* **Aim of the exercise**: Whatever lies between the line with "[00:00:05.00 to 00:00:06.00]" and the end of the data, both included, must be copied exactly and without pictures.

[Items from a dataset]
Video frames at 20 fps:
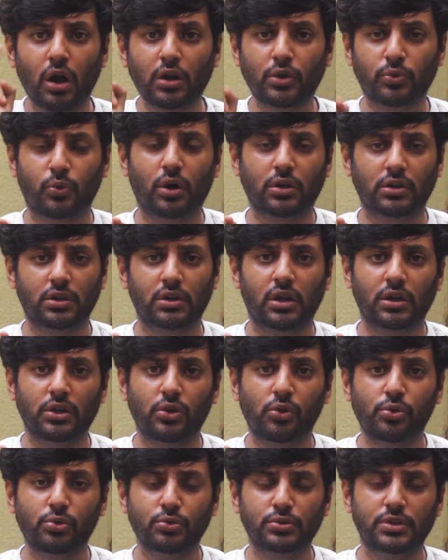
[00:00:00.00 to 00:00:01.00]
What
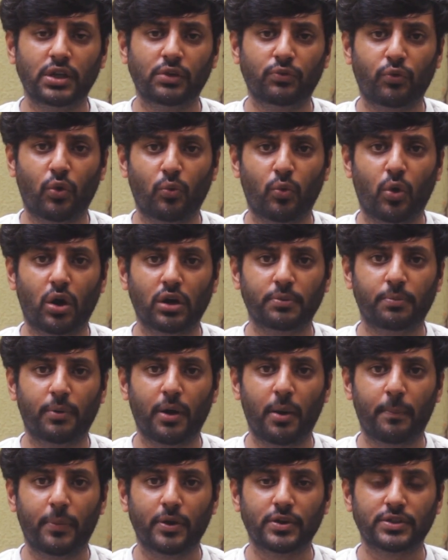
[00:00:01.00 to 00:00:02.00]
water are you using for
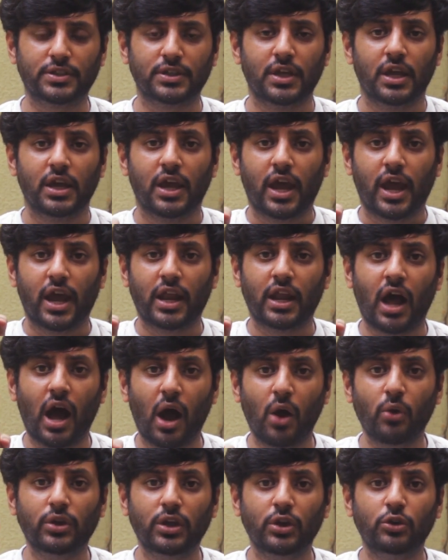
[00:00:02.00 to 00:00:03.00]
what purpose,
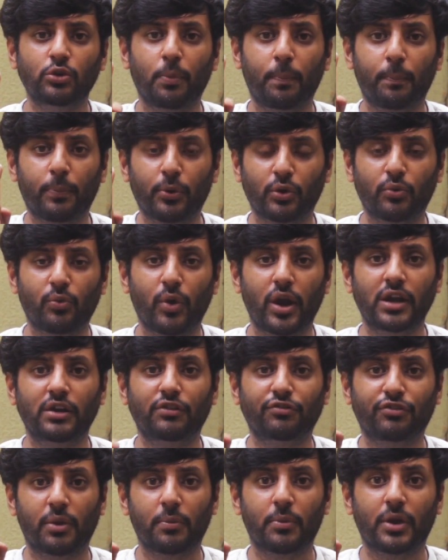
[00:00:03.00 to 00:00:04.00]
and how can you
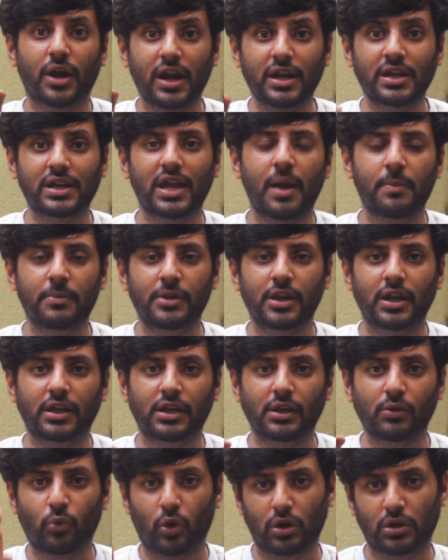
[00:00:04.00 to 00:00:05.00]
prevent from
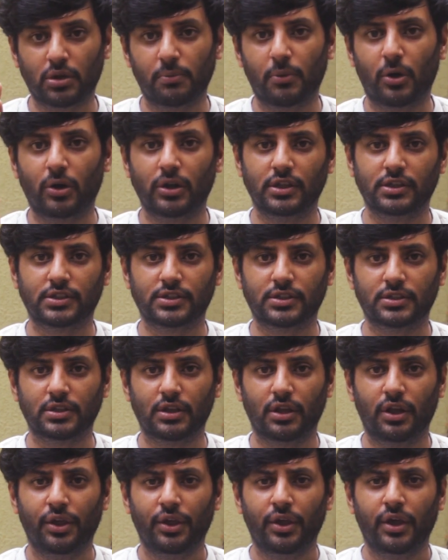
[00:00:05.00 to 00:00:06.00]
contaminating water
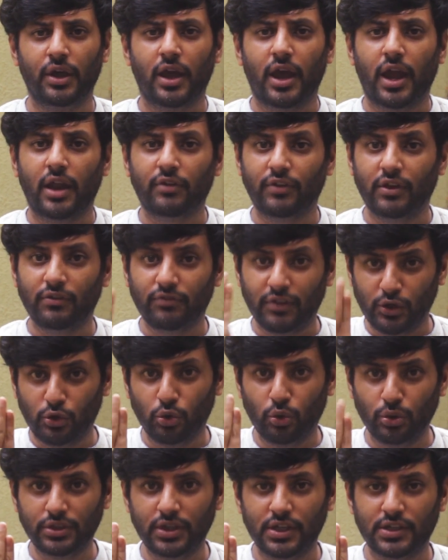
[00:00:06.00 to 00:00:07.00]
bodies? And
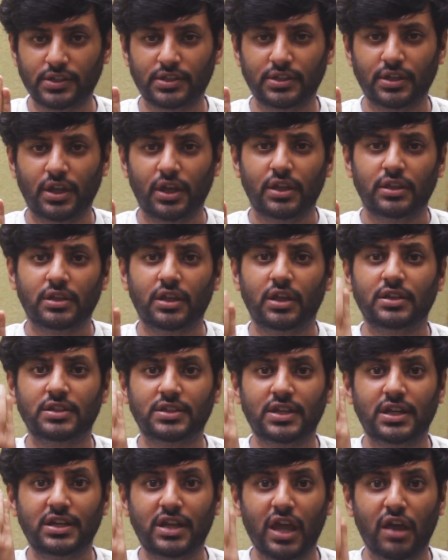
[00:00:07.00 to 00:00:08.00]
when we do this,
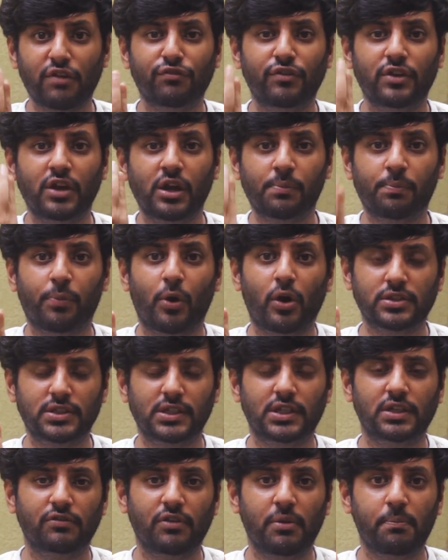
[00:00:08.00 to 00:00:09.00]
there is a definite
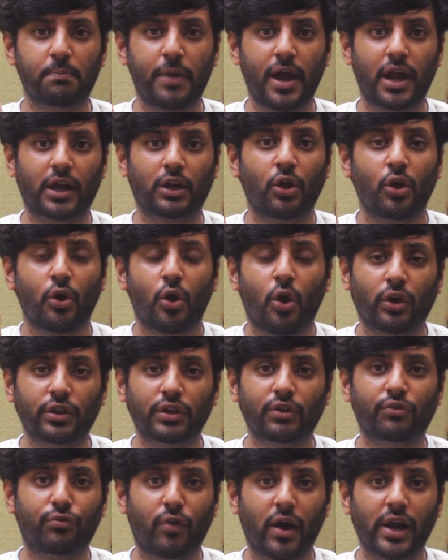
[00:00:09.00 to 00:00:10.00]
positive impact
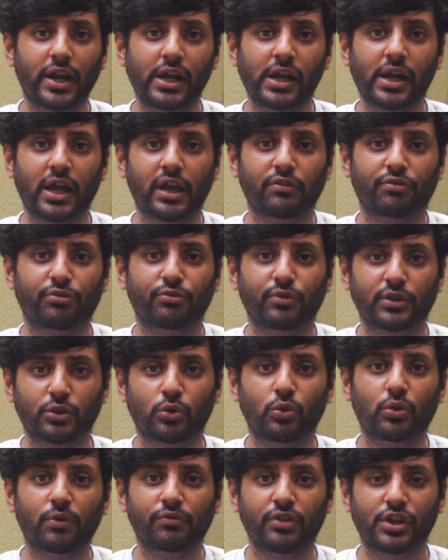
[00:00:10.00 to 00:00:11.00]
on the wildlife
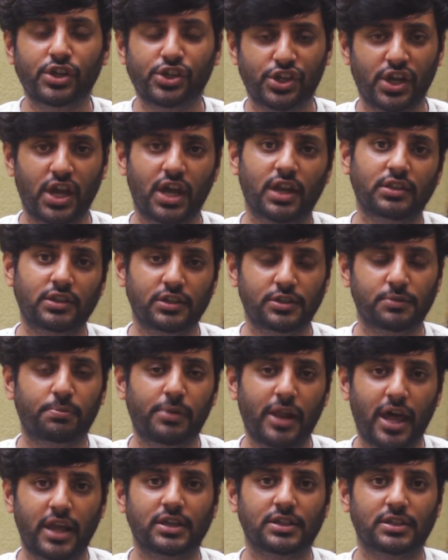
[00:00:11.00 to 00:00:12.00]
with whom we share
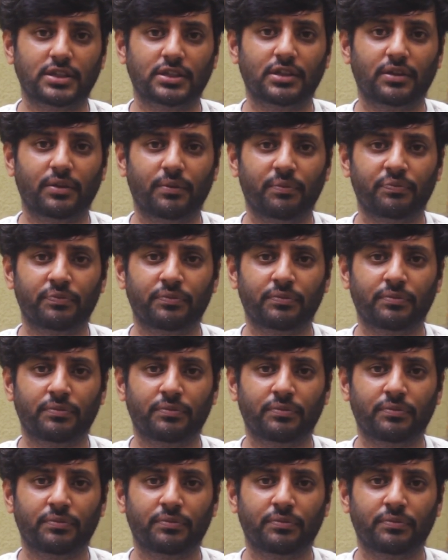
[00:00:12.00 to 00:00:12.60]
this planet.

* **Exercise solution**:
[00:00:05.00 to 00:00:06.00]
contaminating water
[00:00:06.00 to 00:00:07.00]
bodies? And
[00:00:07.00 to 00:00:08.00]
when we do this,
[00:00:08.00 to 00:00:09.00]
there is a definite
[00:00:09.00 to 00:00:10.00]
positive impact
[00:00:10.00 to 00:00:11.00]
on the wildlife
[00:00:11.00 to 00:00:12.00]
with whom we share
[00:00:12.00 to 00:00:12.60]
this planet.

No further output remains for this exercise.